---------- Record set ----------

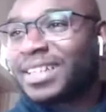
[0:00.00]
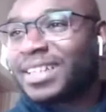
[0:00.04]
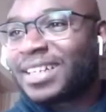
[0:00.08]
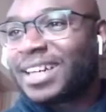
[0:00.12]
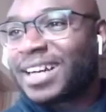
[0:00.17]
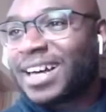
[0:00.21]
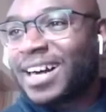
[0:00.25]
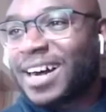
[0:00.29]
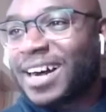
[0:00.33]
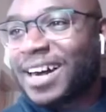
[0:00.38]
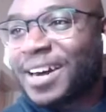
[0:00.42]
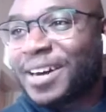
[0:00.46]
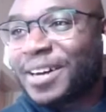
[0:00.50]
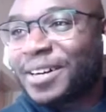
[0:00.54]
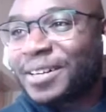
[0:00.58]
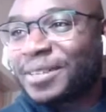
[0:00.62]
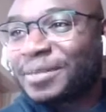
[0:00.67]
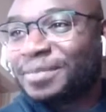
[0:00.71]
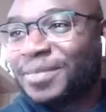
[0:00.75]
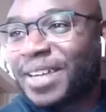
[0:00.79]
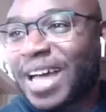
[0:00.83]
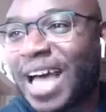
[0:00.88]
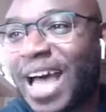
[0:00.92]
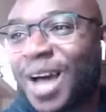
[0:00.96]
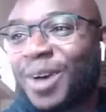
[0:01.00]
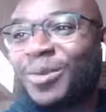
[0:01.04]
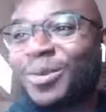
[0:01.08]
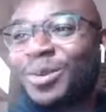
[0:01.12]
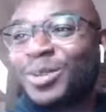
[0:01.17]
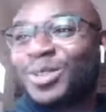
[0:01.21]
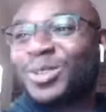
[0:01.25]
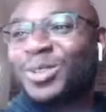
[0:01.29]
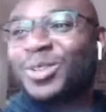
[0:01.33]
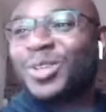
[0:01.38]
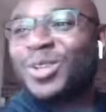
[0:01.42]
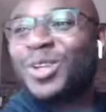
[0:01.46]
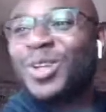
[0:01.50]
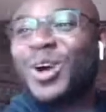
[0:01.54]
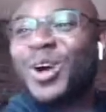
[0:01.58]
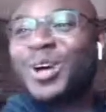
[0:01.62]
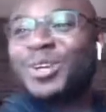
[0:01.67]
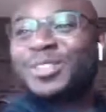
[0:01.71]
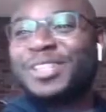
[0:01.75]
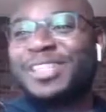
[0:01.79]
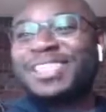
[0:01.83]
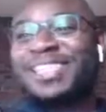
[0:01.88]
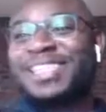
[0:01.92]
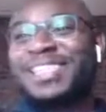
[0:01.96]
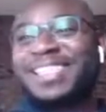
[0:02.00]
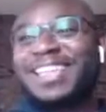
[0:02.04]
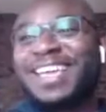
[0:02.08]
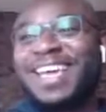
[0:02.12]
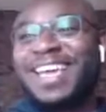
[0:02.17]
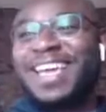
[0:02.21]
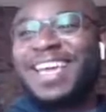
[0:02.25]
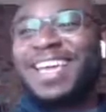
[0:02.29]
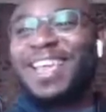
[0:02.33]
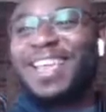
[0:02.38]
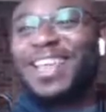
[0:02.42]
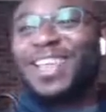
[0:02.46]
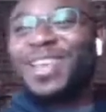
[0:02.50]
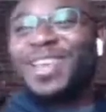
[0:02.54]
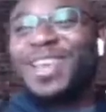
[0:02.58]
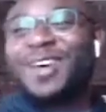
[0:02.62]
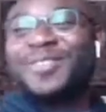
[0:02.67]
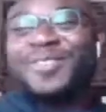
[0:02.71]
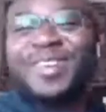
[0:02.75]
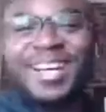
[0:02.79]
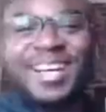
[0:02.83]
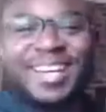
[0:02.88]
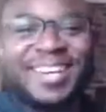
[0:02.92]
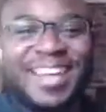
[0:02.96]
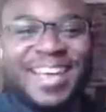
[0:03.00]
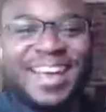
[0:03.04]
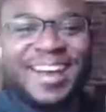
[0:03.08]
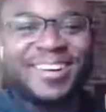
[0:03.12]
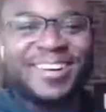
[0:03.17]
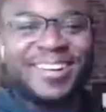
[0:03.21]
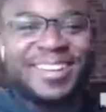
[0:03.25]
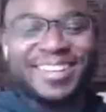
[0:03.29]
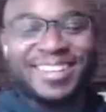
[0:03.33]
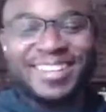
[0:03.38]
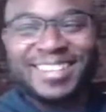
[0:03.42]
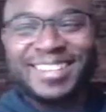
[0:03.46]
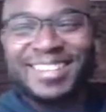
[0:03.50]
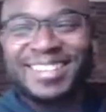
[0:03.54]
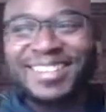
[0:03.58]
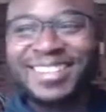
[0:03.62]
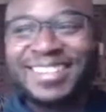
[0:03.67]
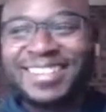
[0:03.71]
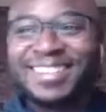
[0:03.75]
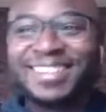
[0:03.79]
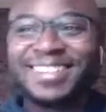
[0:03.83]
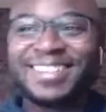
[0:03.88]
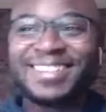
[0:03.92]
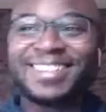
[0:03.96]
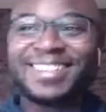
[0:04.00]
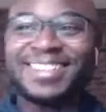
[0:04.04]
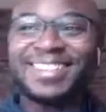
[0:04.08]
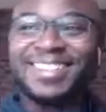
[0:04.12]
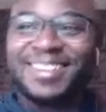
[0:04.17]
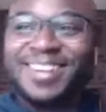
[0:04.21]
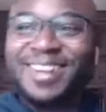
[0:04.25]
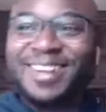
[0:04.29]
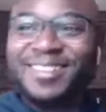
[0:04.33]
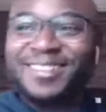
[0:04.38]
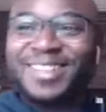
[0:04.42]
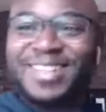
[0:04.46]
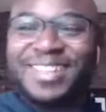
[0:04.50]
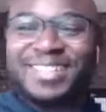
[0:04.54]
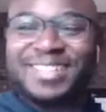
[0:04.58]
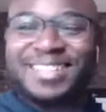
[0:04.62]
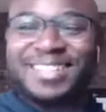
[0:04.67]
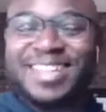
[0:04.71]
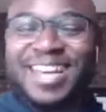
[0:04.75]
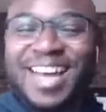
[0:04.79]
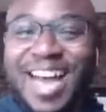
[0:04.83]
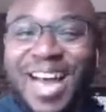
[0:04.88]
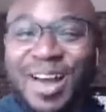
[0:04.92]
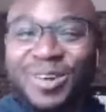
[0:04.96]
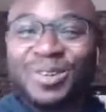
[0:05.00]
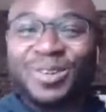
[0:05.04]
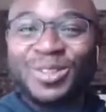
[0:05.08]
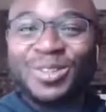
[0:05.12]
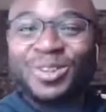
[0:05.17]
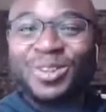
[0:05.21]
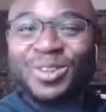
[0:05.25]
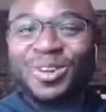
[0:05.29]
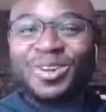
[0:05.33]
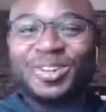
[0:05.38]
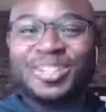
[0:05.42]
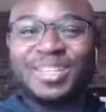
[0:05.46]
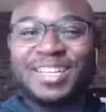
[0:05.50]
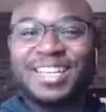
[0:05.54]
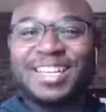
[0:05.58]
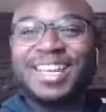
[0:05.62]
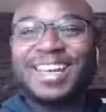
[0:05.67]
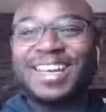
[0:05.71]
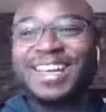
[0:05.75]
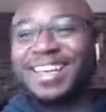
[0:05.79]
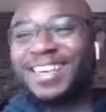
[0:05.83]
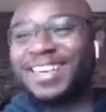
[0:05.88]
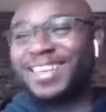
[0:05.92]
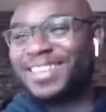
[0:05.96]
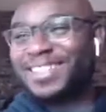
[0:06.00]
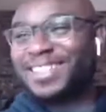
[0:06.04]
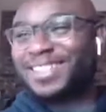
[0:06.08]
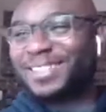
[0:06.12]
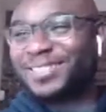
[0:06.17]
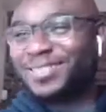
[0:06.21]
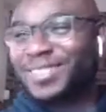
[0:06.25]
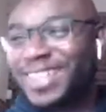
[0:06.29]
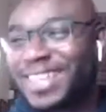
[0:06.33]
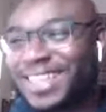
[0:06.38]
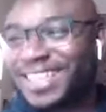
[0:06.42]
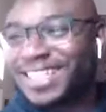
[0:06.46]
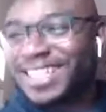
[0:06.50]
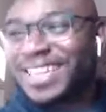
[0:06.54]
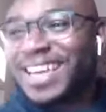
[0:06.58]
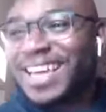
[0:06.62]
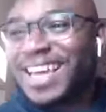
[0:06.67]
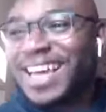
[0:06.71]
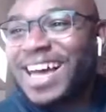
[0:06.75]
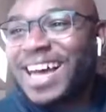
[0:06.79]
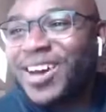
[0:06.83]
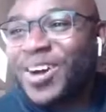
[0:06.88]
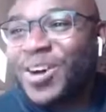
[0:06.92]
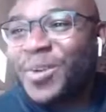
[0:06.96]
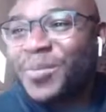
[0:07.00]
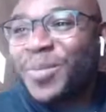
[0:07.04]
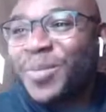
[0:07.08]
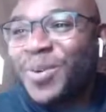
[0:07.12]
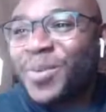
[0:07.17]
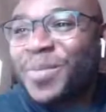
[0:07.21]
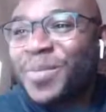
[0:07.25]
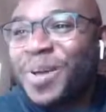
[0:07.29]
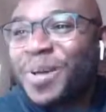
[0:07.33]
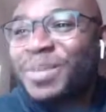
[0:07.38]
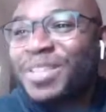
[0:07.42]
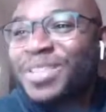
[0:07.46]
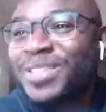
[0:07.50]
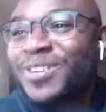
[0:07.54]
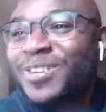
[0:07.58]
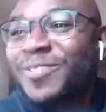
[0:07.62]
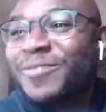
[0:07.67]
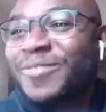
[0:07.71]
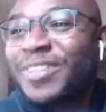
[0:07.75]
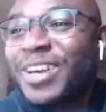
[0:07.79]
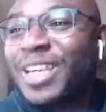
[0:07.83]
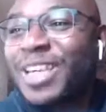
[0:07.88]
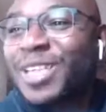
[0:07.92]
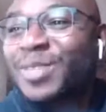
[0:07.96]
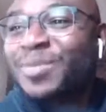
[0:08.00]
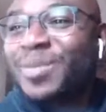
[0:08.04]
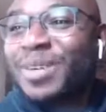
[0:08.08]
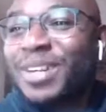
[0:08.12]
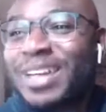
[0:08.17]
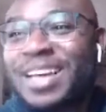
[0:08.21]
I will do laundry today. Love it, Clara. Love it. I will do laundry today. Sweet. I will build my business on Facebook.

----------

- **Prompt**
The whole listing should be reproduced exactly. Images don't go in.

- **Solution for this problem**
[0:00.00]
[0:00.04]
[0:00.08]
[0:00.12]
[0:00.17]
[0:00.21]
[0:00.25]
[0:00.29]
[0:00.33]
[0:00.38]
[0:00.42]
[0:00.46]
[0:00.50]
[0:00.54]
[0:00.58]
[0:00.62]
[0:00.67]
[0:00.71]
[0:00.75]
[0:00.79]
[0:00.83]
[0:00.88]
[0:00.92]
[0:00.96]
[0:01.00]
[0:01.04]
[0:01.08]
[0:01.12]
[0:01.17]
[0:01.21]
[0:01.25]
[0:01.29]
[0:01.33]
[0:01.38]
[0:01.42]
[0:01.46]
[0:01.50]
[0:01.54]
[0:01.58]
[0:01.62]
[0:01.67]
[0:01.71]
[0:01.75]
[0:01.79]
[0:01.83]
[0:01.88]
[0:01.92]
[0:01.96]
[0:02.00]
[0:02.04]
[0:02.08]
[0:02.12]
[0:02.17]
[0:02.21]
[0:02.25]
[0:02.29]
[0:02.33]
[0:02.38]
[0:02.42]
[0:02.46]
[0:02.50]
[0:02.54]
[0:02.58]
[0:02.62]
[0:02.67]
[0:02.71]
[0:02.75]
[0:02.79]
[0:02.83]
[0:02.88]
[0:02.92]
[0:02.96]
[0:03.00]
[0:03.04]
[0:03.08]
[0:03.12]
[0:03.17]
[0:03.21]
[0:03.25]
[0:03.29]
[0:03.33]
[0:03.38]
[0:03.42]
[0:03.46]
[0:03.50]
[0:03.54]
[0:03.58]
[0:03.62]
[0:03.67]
[0:03.71]
[0:03.75]
[0:03.79]
[0:03.83]
[0:03.88]
[0:03.92]
[0:03.96]
[0:04.00]
[0:04.04]
[0:04.08]
[0:04.12]
[0:04.17]
[0:04.21]
[0:04.25]
[0:04.29]
[0:04.33]
[0:04.38]
[0:04.42]
[0:04.46]
[0:04.50]
[0:04.54]
[0:04.58]
[0:04.62]
[0:04.67]
[0:04.71]
[0:04.75]
[0:04.79]
[0:04.83]
[0:04.88]
[0:04.92]
[0:04.96]
[0:05.00]
[0:05.04]
[0:05.08]
[0:05.12]
[0:05.17]
[0:05.21]
[0:05.25]
[0:05.29]
[0:05.33]
[0:05.38]
[0:05.42]
[0:05.46]
[0:05.50]
[0:05.54]
[0:05.58]
[0:05.62]
[0:05.67]
[0:05.71]
[0:05.75]
[0:05.79]
[0:05.83]
[0:05.88]
[0:05.92]
[0:05.96]
[0:06.00]
[0:06.04]
[0:06.08]
[0:06.12]
[0:06.17]
[0:06.21]
[0:06.25]
[0:06.29]
[0:06.33]
[0:06.38]
[0:06.42]
[0:06.46]
[0:06.50]
[0:06.54]
[0:06.58]
[0:06.62]
[0:06.67]
[0:06.71]
[0:06.75]
[0:06.79]
[0:06.83]
[0:06.88]
[0:06.92]
[0:06.96]
[0:07.00]
[0:07.04]
[0:07.08]
[0:07.12]
[0:07.17]
[0:07.21]
[0:07.25]
[0:07.29]
[0:07.33]
[0:07.38]
[0:07.42]
[0:07.46]
[0:07.50]
[0:07.54]
[0:07.58]
[0:07.62]
[0:07.67]
[0:07.71]
[0:07.75]
[0:07.79]
[0:07.83]
[0:07.88]
[0:07.92]
[0:07.96]
[0:08.00]
[0:08.04]
[0:08.08]
[0:08.12]
[0:08.17]
[0:08.21]
I will do laundry today. Love it, Clara. Love it. I will do laundry today. Sweet. I will build my business on Facebook.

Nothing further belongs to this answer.